┌─ RECORDS SHOWN

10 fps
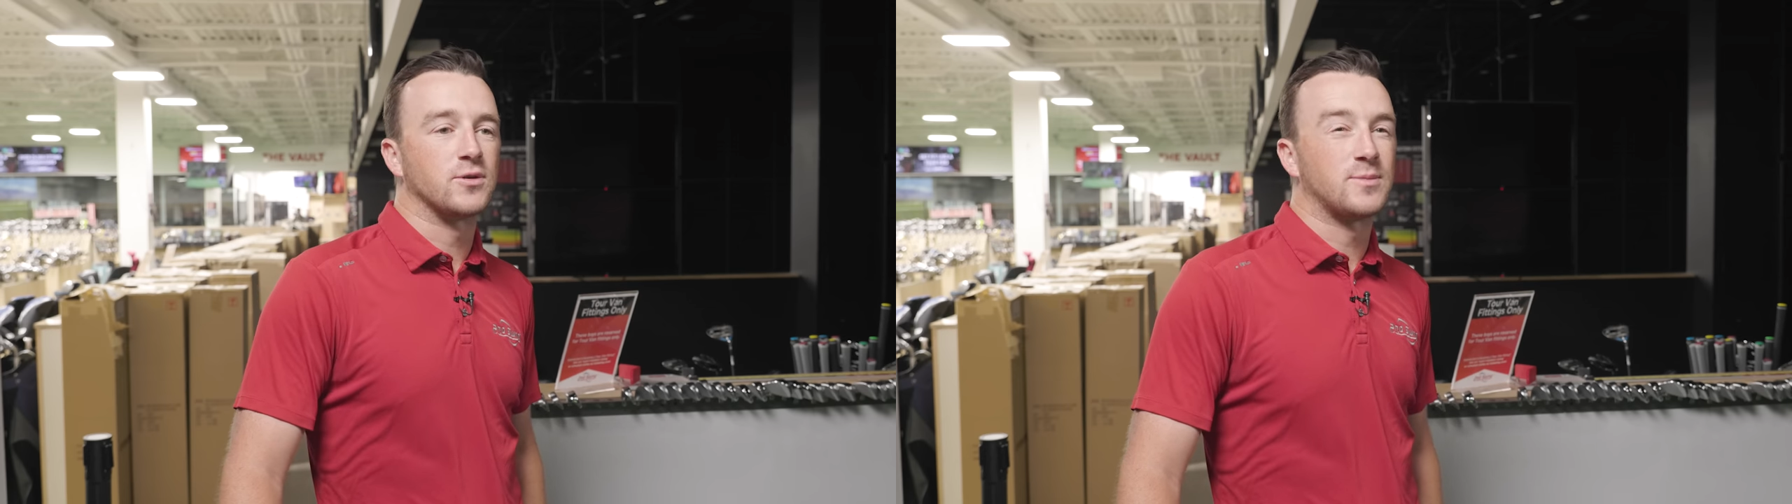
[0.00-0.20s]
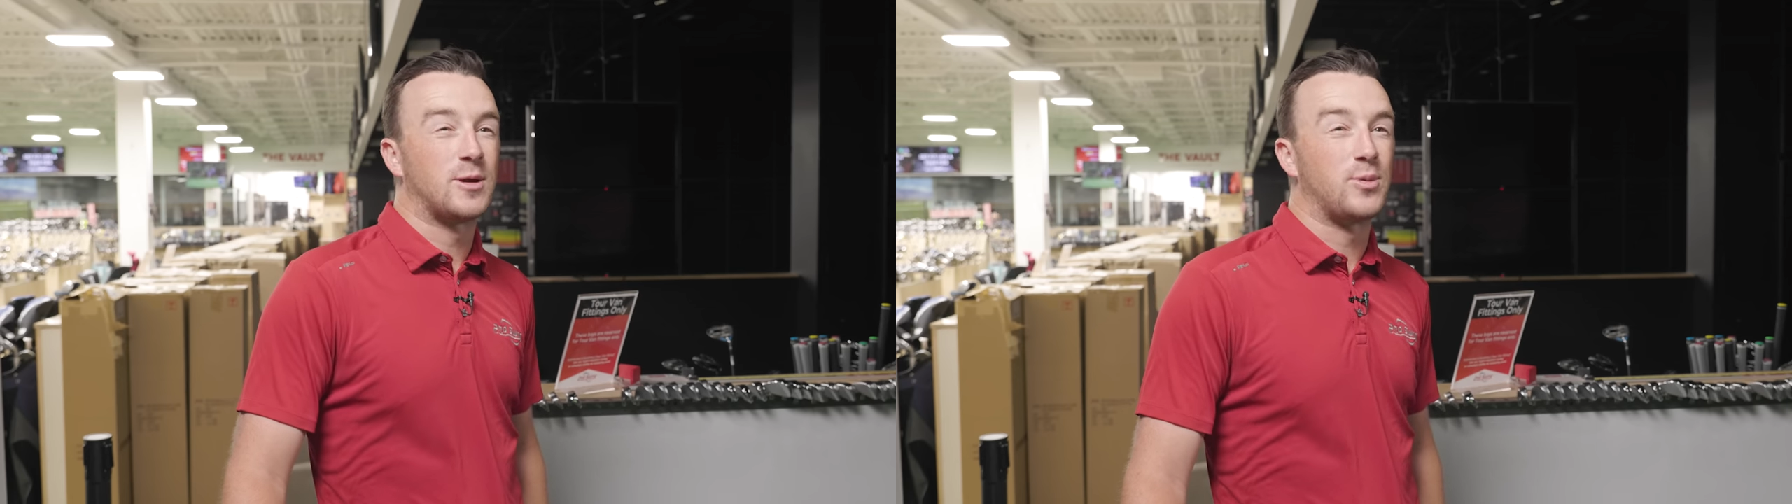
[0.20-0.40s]

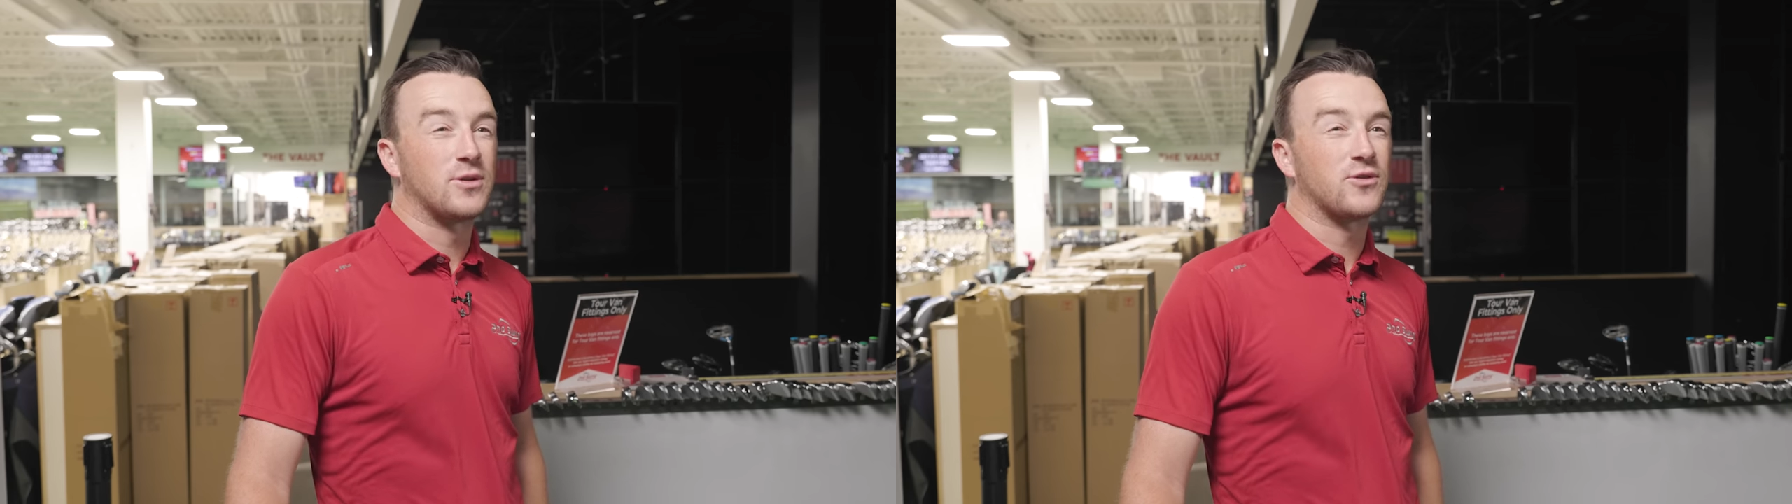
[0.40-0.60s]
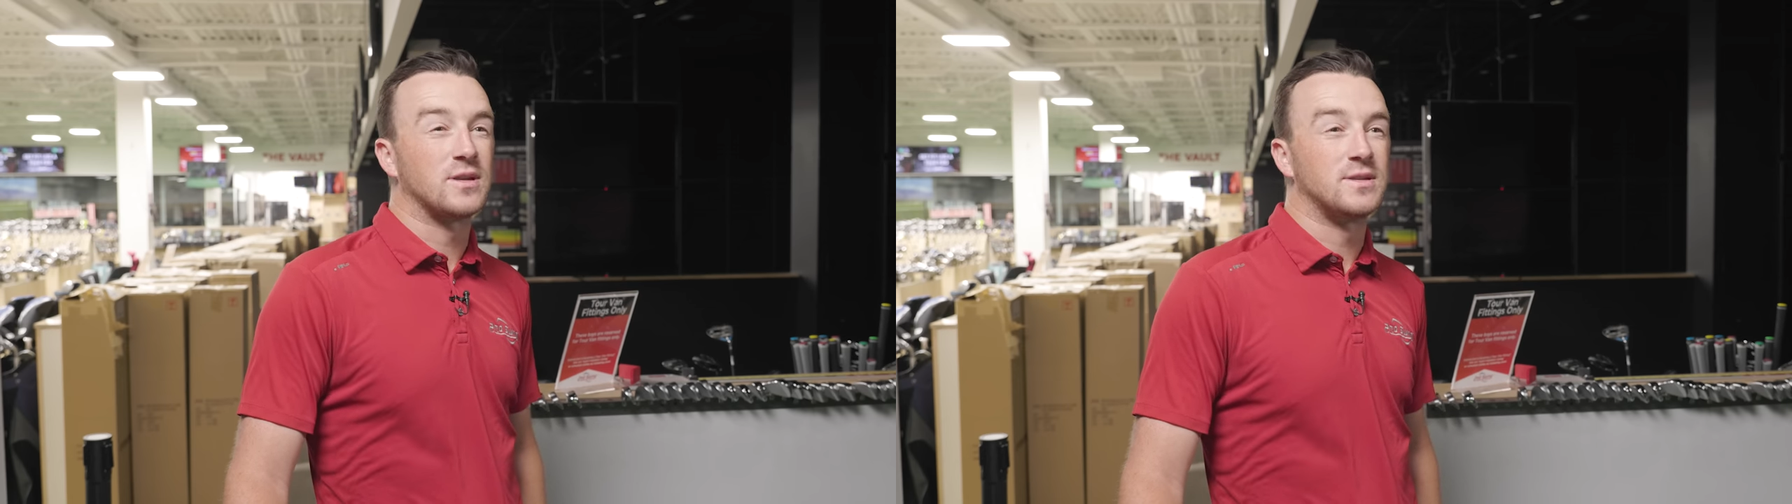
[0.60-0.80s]
that might be
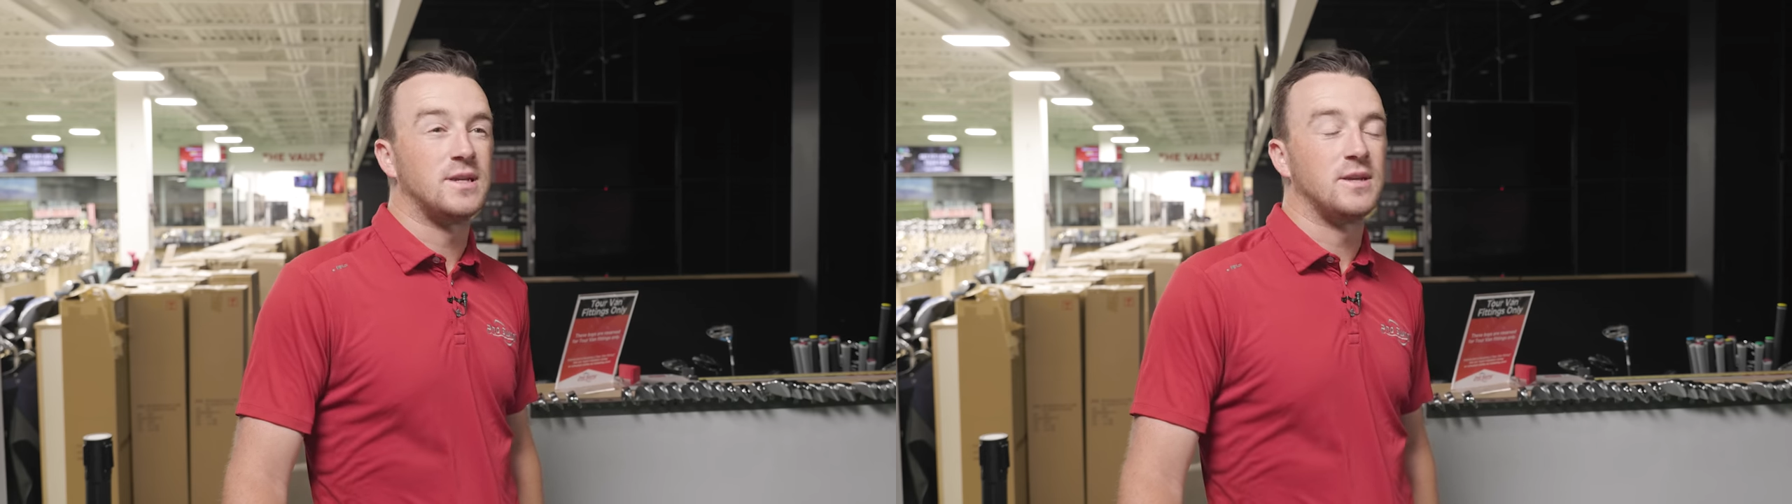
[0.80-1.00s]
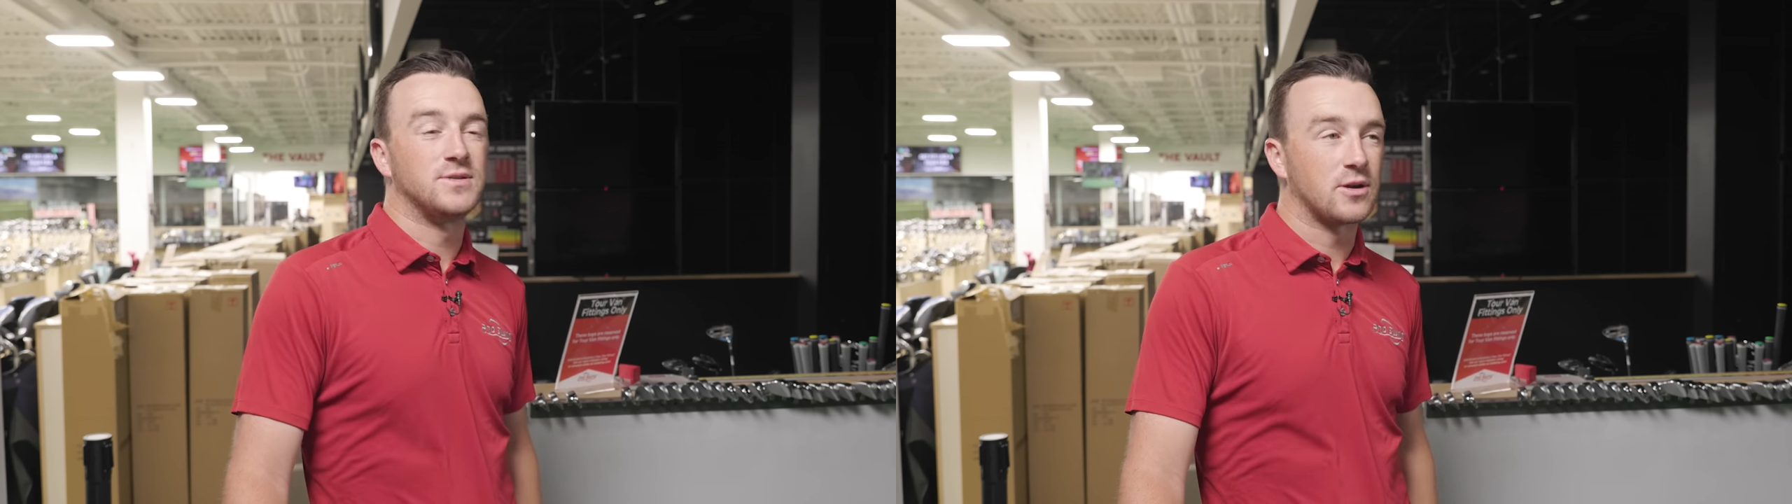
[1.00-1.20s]
interested in
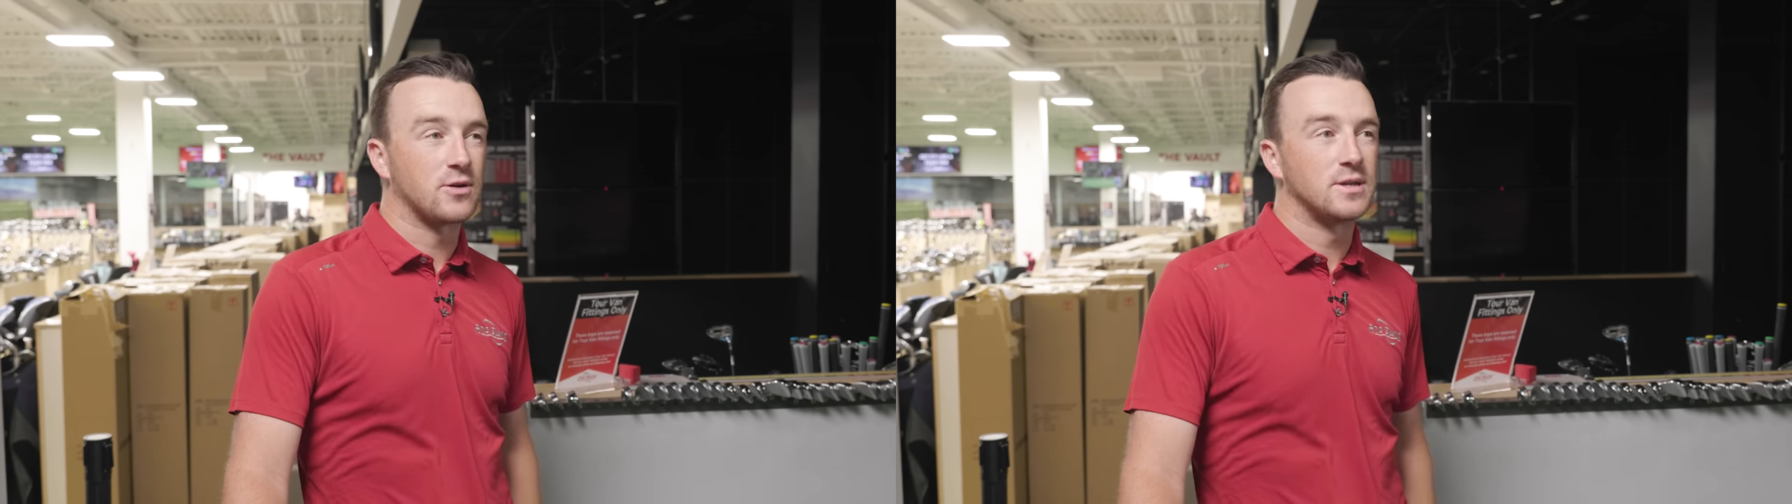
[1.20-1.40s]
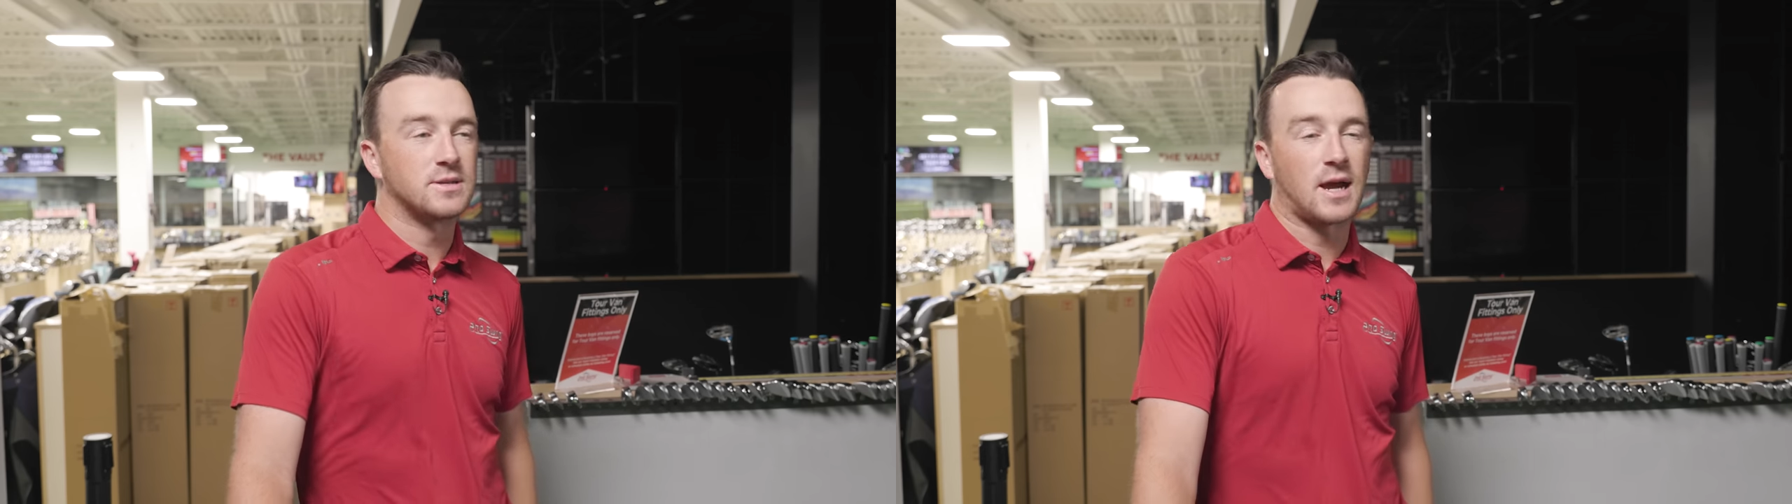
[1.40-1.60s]
T
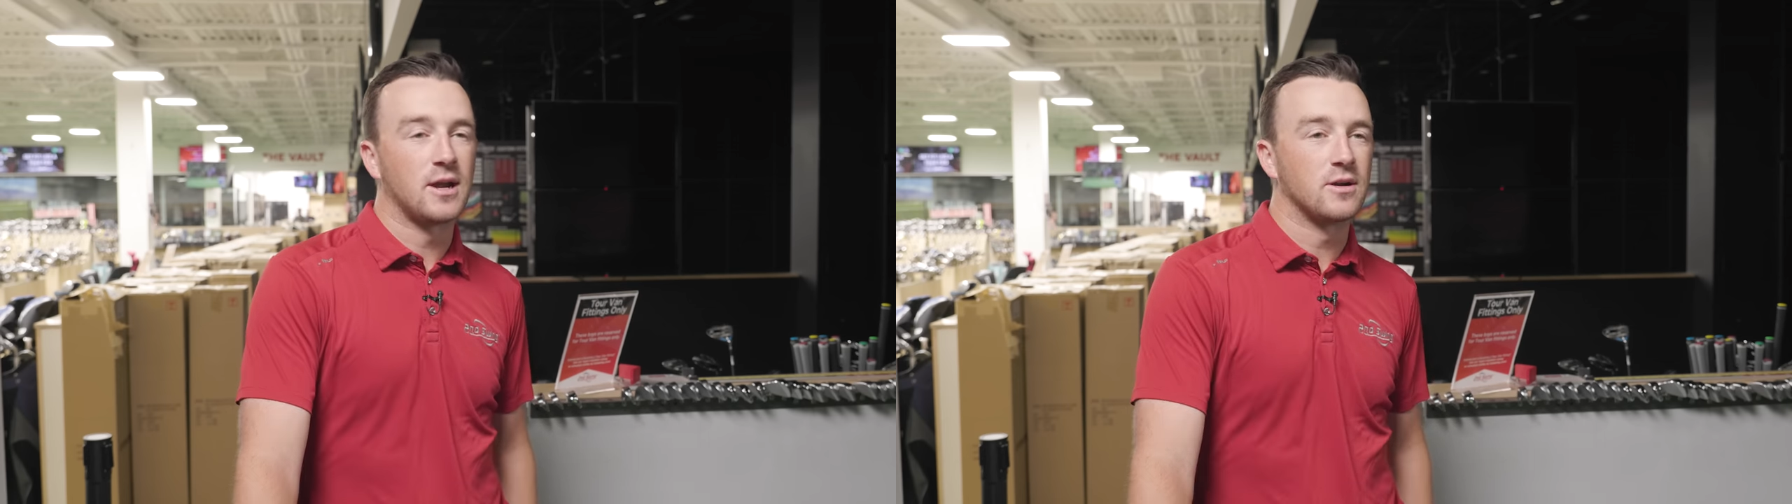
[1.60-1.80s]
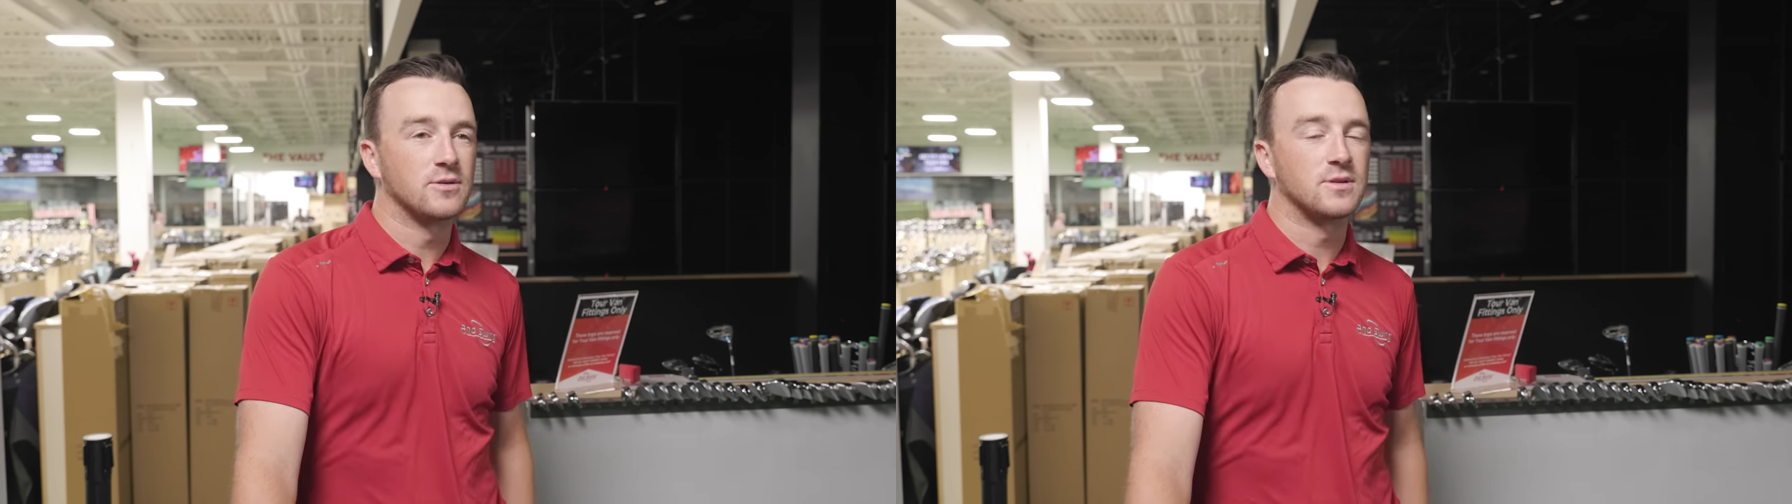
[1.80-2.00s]
Series
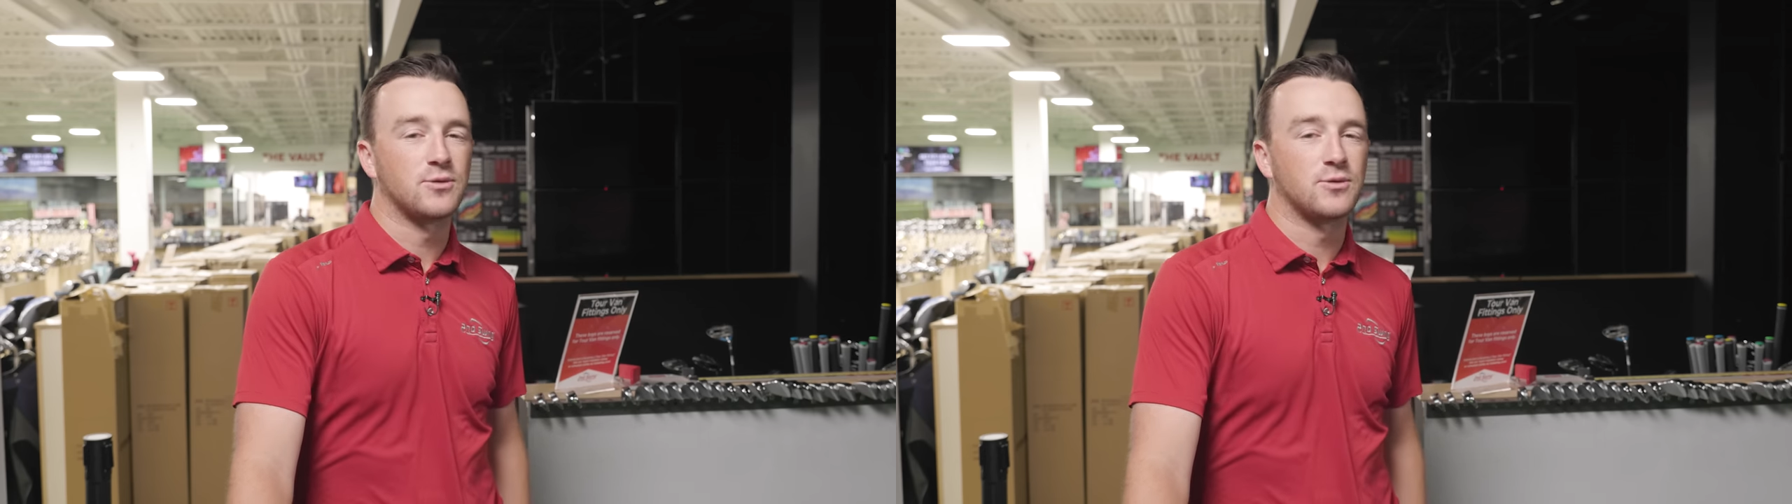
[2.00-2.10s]
irons, the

└─

**TASK REQUIREMENTS**. Give back an exact copy of the material above, omitting the pictures.

**ANSWER**.
10 fps
[0.00-0.20s]
[0.20-0.40s]

[0.40-0.60s]
[0.60-0.80s]
that might be
[0.80-1.00s]
[1.00-1.20s]
interested in
[1.20-1.40s]
[1.40-1.60s]
T
[1.60-1.80s]
[1.80-2.00s]
Series
[2.00-2.10s]
irons, the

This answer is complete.